Instead, the Republican presidential nominee thinks states alone should pony up the money for their implementation. The Obama administration has allocated $360 million to two consortia of states to help develop tests that align with the standards, which were created through a partnership of the Council of Chief State School Officers and the National Governors Association. And the administration gave states that adopted the standards an edge in the Race to the Top competition.
Republican presidential candidate Mitt Romney speaks at the NBC Education Nation Summit in New York on Sept. 25. --Evan Vucci/AP) |
"You know, I think it's fine for people to lay out what they think core subjects might be and to suggest a pedagogy and being able to provide that learning to our kids," Romney said. "I don't subscribe to the idea of the federal government trying to push a common core on various states. It's one thing to put it out as a model and let people adopt it as they will, but to financially reward states based upon accepting the federal government's idea of a curriculum, I think, is a mistake. And the reason I say that is that there may be a time when the government has an agenda that it wants to promote."
And in the same interview he chided Secretary of Education Arne Duncan for pushing a "national curriculum," although he added that he likes that the Obama administration has championed new teacher-evaluation systems and prodded states to expand charter schools through Race to the Top.

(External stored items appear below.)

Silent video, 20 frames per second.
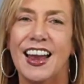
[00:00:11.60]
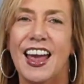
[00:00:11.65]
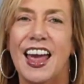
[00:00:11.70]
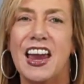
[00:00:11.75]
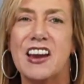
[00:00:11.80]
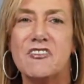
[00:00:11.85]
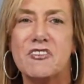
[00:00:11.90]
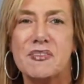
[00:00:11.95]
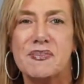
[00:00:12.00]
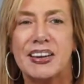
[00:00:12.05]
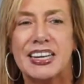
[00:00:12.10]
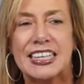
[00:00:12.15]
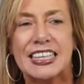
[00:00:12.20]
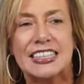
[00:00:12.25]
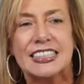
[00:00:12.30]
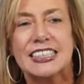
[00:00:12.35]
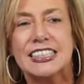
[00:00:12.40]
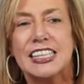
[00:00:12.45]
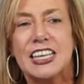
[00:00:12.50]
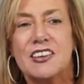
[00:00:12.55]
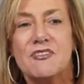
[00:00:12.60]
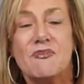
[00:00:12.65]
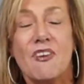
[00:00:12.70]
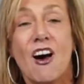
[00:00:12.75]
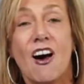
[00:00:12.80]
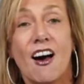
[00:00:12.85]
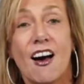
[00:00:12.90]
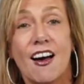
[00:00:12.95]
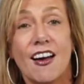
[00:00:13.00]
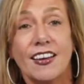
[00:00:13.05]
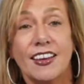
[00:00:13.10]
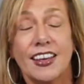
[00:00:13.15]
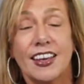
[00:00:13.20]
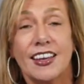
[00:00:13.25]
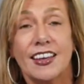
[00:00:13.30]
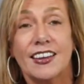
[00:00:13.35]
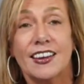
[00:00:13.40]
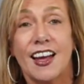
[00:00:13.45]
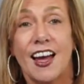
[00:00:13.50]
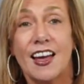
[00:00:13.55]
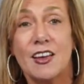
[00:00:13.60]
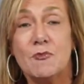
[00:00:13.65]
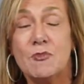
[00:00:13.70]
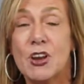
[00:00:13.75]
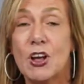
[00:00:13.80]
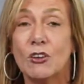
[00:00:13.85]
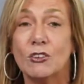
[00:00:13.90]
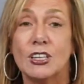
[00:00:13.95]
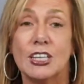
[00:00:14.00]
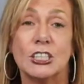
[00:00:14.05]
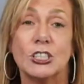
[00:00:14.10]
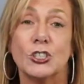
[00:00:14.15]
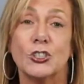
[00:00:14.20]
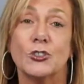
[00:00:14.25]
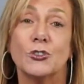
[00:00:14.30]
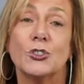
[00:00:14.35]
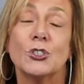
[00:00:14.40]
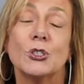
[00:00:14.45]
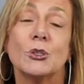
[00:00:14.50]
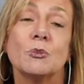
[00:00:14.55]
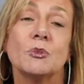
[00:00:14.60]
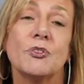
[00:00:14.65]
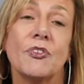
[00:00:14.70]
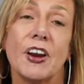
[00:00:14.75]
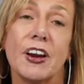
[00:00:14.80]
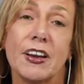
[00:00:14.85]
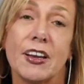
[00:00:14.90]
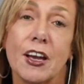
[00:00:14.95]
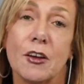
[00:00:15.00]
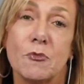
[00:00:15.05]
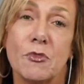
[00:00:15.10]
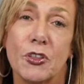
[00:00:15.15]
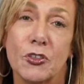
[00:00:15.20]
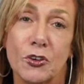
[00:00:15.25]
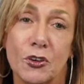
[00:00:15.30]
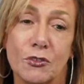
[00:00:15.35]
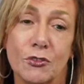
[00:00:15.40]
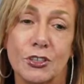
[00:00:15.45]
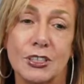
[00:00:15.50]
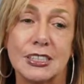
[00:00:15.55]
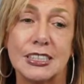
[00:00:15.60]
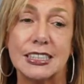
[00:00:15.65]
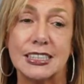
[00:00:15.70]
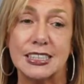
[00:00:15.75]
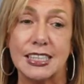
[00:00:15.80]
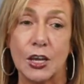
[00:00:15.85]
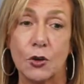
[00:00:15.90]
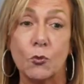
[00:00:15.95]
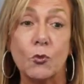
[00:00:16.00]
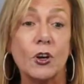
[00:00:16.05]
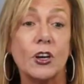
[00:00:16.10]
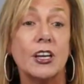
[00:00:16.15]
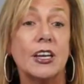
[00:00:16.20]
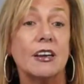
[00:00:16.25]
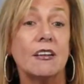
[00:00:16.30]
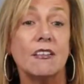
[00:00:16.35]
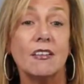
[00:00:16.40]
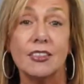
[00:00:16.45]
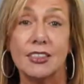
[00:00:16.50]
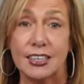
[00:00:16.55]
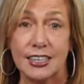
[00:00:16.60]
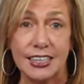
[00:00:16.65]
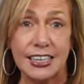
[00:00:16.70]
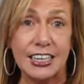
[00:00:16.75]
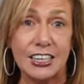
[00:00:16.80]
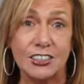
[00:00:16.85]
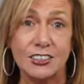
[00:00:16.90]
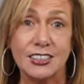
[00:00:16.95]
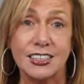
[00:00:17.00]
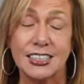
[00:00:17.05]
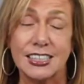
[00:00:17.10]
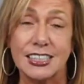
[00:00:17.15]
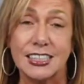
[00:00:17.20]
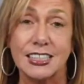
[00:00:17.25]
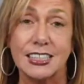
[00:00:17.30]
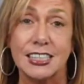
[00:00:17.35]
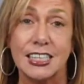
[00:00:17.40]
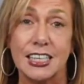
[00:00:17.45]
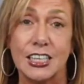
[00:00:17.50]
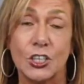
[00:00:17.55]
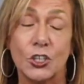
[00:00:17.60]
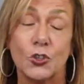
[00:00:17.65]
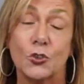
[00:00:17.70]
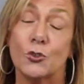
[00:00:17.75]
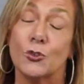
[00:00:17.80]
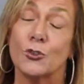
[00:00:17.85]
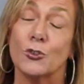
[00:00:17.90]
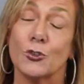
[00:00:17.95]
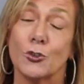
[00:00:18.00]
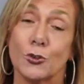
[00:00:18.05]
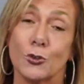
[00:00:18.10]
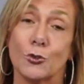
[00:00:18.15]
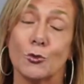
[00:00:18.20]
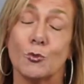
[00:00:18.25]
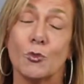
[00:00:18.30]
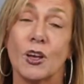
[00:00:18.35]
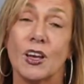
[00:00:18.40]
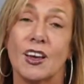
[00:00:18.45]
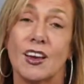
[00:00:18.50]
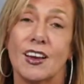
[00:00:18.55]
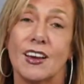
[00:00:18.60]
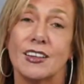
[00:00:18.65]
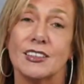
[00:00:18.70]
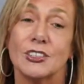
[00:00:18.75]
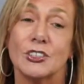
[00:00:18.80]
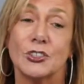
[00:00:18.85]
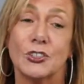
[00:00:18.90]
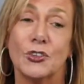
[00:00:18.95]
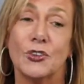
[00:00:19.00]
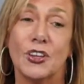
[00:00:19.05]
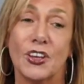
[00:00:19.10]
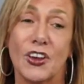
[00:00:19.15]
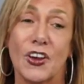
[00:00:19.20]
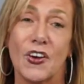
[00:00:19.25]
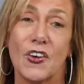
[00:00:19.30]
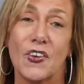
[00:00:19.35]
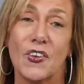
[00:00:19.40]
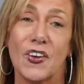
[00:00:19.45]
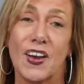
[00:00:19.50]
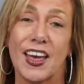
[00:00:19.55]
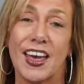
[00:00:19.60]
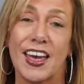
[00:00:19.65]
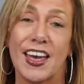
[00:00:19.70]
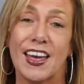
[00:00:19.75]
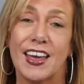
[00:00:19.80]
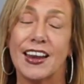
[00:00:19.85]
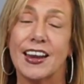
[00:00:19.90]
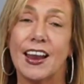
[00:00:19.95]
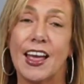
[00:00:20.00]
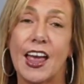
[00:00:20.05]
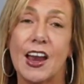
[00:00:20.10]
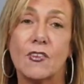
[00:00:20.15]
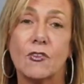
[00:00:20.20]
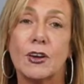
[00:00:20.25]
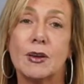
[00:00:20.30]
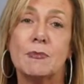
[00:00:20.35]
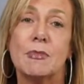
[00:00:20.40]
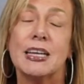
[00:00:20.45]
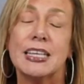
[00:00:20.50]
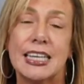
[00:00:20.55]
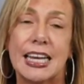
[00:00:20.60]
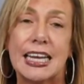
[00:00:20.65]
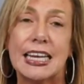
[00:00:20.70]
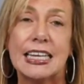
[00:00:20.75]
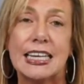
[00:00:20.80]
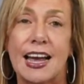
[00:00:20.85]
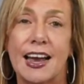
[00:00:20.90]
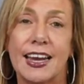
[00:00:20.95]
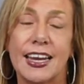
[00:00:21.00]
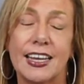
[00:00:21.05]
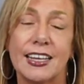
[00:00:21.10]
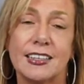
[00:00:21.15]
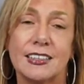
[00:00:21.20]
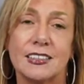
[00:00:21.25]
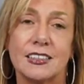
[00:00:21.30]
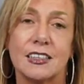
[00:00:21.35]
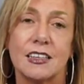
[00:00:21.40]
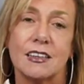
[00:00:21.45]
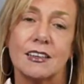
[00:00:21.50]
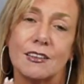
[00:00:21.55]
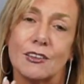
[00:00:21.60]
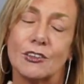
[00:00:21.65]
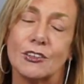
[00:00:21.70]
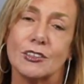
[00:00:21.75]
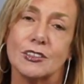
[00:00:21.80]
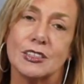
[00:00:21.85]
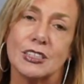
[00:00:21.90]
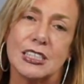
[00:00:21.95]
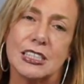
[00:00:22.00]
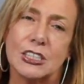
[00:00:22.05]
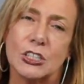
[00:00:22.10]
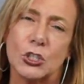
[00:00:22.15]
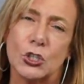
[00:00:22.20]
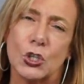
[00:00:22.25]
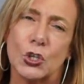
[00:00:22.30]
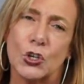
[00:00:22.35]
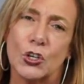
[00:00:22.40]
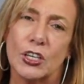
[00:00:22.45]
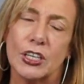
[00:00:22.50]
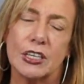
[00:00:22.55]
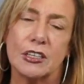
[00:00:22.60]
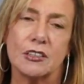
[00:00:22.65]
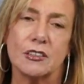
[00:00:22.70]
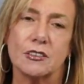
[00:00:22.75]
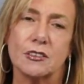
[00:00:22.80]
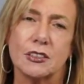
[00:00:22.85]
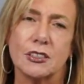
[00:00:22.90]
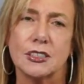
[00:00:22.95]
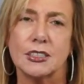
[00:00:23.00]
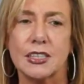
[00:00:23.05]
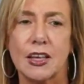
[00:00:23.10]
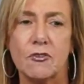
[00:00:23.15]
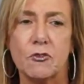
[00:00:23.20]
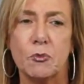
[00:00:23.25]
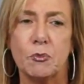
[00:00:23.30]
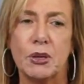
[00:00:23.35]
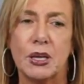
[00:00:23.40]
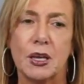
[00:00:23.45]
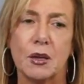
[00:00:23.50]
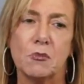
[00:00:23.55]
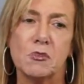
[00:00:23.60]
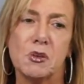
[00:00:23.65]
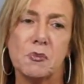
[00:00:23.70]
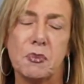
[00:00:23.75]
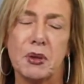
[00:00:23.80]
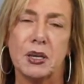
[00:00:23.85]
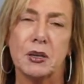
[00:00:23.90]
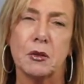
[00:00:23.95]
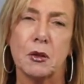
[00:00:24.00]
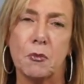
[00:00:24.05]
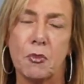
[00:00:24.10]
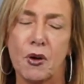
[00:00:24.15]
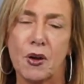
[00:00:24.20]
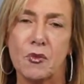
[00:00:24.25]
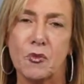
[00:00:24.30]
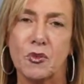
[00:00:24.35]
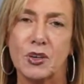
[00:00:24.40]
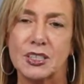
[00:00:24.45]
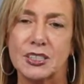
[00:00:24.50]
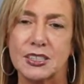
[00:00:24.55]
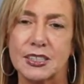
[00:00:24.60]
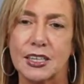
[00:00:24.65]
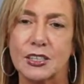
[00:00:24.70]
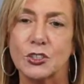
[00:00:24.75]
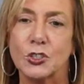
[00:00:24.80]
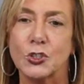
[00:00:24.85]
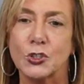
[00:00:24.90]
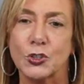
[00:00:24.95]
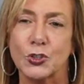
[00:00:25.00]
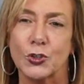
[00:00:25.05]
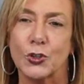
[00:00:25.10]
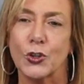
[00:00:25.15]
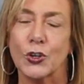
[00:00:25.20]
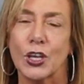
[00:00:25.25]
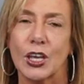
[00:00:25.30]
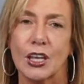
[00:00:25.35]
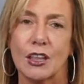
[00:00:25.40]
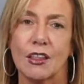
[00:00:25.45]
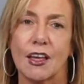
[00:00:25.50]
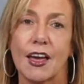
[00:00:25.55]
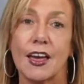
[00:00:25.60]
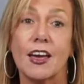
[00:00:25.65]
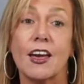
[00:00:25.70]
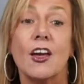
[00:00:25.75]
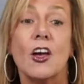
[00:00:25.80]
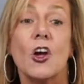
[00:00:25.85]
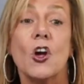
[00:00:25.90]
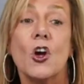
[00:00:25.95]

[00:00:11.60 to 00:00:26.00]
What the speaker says: Hey everybody, it's Kim Hawk, and I'm known as YouTube's fairy godmother of real estate. We're here in the Near Disney YouTube studio, and every Monday night, either at 6:30 or 7 p.m., depending upon what schedules are looking like,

As he has in the past, Romney decried the influence of teachers' unions on elections and appeared to argue that unions should not be able to contribute to campaigns.
I believe that we simply—we simply can't have a setting where the teachers' unions are able to contribute tens of millions of dollars to the campaigns of politicians and then those politicians, when elected, stand across from them at the bargaining table, supposedly to represent the interest of the kids. I think it's a mistake. I think we've got to get the money out of the teachers' unions going into campaigns. It's the wrong way for us to go. We have got to separate that.Shifting to early childhood, Romney has not outlined a specific policy on early education, and did not do so in the interview, despite a question from Williams. Instead, he argued that parents are key to making sure students succeed in the early years. In fact, he said that it can be "extraordinarily important" for one parent to stay home with his or her child.
"To have one parent that stays closely involved with the education of the child and can be at home in those early years of education can be extraordinarily important," Romney said.
But Romney, who has said he would like to tamp down on federal spending, didn't spell out any specific federal preschool initiatives that he would like to steer funding to. Instead, he said he'd take a hard look at the effectiveness of early childhood programs the federal government is already pushing, including Head Start.
Romney talked up his education record in the Bay State, including a call he made as governor to require parents in low-performing schools to take parenting classes, an idea that met with resistance and never came to fruition.
"The idea that somehow schools are entirely separate from the home, from the economic circumstances of the home, from the social experiences of the home, that's just not reality. The home is an integral part of the education system and the best teachers in the world can't possibly overcome a home that is completely pulling in a very different direction," Romney said. "That's one of the reasons why I proposed in my state that before you could send your child to go to kindergarten, that the parents had to go to a training program to learn about the impact of education. And again, I wasn't able to get it done. It's something I wanted to do and something, I think that has some merit."
Also on the early childhood front, Romney gave a big shout-out to Geoffrey Canada's Harlem Children's Zone program, saying it has been "remarkably successful in helping bring young people to a posture where they're ready to learn by the time school starts," Romney said. "And those types of efforts I think should be evaluated one by one, and we should encourage and support those that are most effective."
The Harlem Children's Zone love may be one point of agreement between Romney and the Obama administration. President Obama has created a federal program, Promise Neighborhoods, which is aimed at helping communities create their own versions of the program by pairing K-12 with wrap-around services, such as early childhood education.
President Obama did his own interview on education today with NBC's Savannah Guthrie. She asked him about the fact that some states who have gotten waivers from pieces of the No Child Left Behind Act set lower student achievement goals for racial minorities than for white students. Does that bother the president, Guthrie wanted to know.
"Of course it bothers, me," Obama said. Obama noted that the waivers make a move towards growth models, which measure individual student progress and "would give every school the opportunity to improve" without being labeled as failing. And he said that schools will continue to have to break out data by subgroup. (Of course, some folks would argue that just having the data isn't going to force schools to actually intervene on behalf of minority kids.)
Obama also acknowledged that not everyone in Congress is a huge fan of Race to the Top.
"We're working with Congress to try to fund this Race to the Top model," he said. "Sometimes there's resistance to taking money out out of the formula side and putting it in these competitive grant programs. But we're going to keep pushing."